Mon Apr 4 12:22:15 AEST 1988

IN article <4387 at b-tech.UUCP>, zeeff at b-tech.UUCP (Jon Zeeff) wrote:
> Dcopy doesn't seem to work.  A dcopy from one 4096 drive to another seemed to
> work ok, but fsck found many errors (too many to fix).

Bet you were bit by the dual-drive-failure bug.  To my experience, that bug
is still with us on the 386: it just doesn't print the error message any more.
I had trouble with the WD1003 and WD1006: don't have a second drive to test
the WD1007 with.

> When using a WD1006-WAH controller, the system will hang if it encounters a
> drive error.

I had this problem too.  Pretty much prevents you from using any drive that
does not have the manufacturer's bad sector list.  I did not determine whether
the fault was with the WD1006 or uPort's hd driver (but guess which I suspect).
The problems went away once I corrected the bad sector table for 1:1 interleave
(see last paragraph below: INSTALL makes dumb assumptions).
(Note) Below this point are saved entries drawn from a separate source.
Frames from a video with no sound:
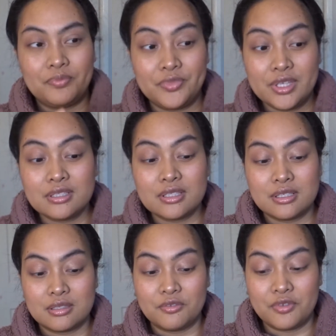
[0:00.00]
This
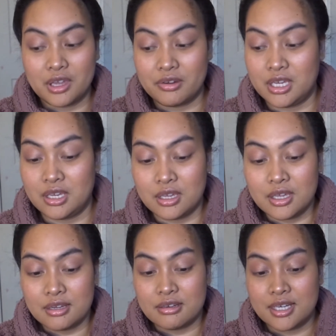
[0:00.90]
is a very
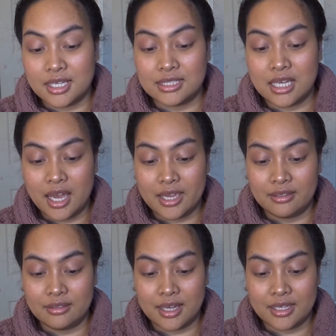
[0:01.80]
nice
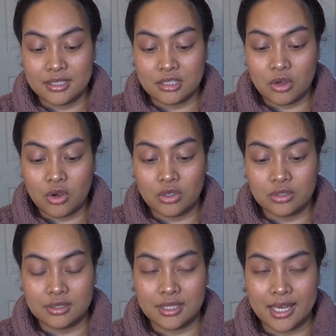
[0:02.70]
highlight on
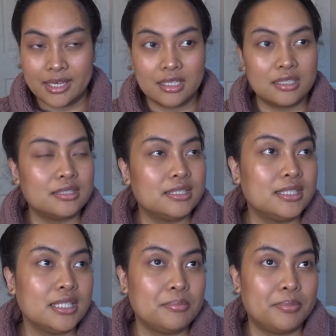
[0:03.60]
like a
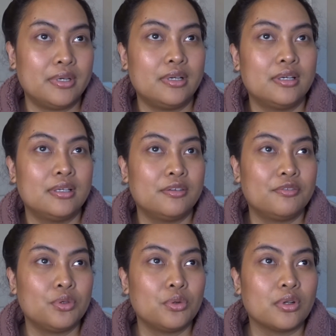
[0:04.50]
deeper,
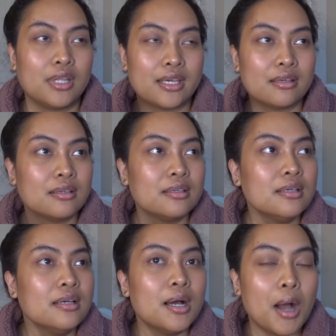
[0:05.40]
if you were like
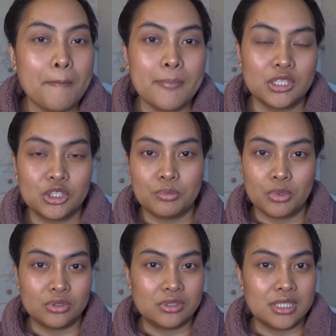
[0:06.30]
a much
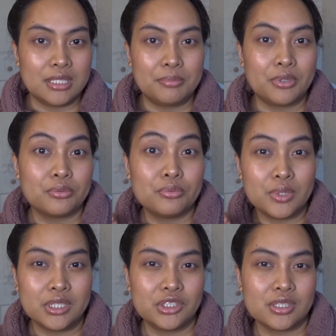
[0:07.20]
more deeper,
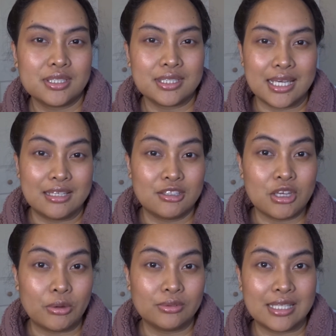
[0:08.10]
richer skin
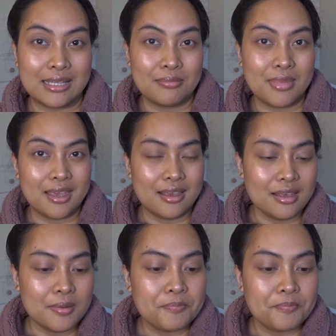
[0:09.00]
tone than me.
> In the install process, the -V and -v options don't work.  You must enter
> all the bad sectors by hand and hope that the list supplied with the drive
> is complete.  Mkpart will find bad sectors, but it won't mark them as bad.

To my experience, the manufacturer-supplied bad track list is complete, as
their analog equipment will find anything that a simple write-read test might
hope to find.  As an aside, I seriously question the accuracy of testing any
drive via mkpart or any post-manufacture test: it might be all you can do,
but it may also give you a false sense of security.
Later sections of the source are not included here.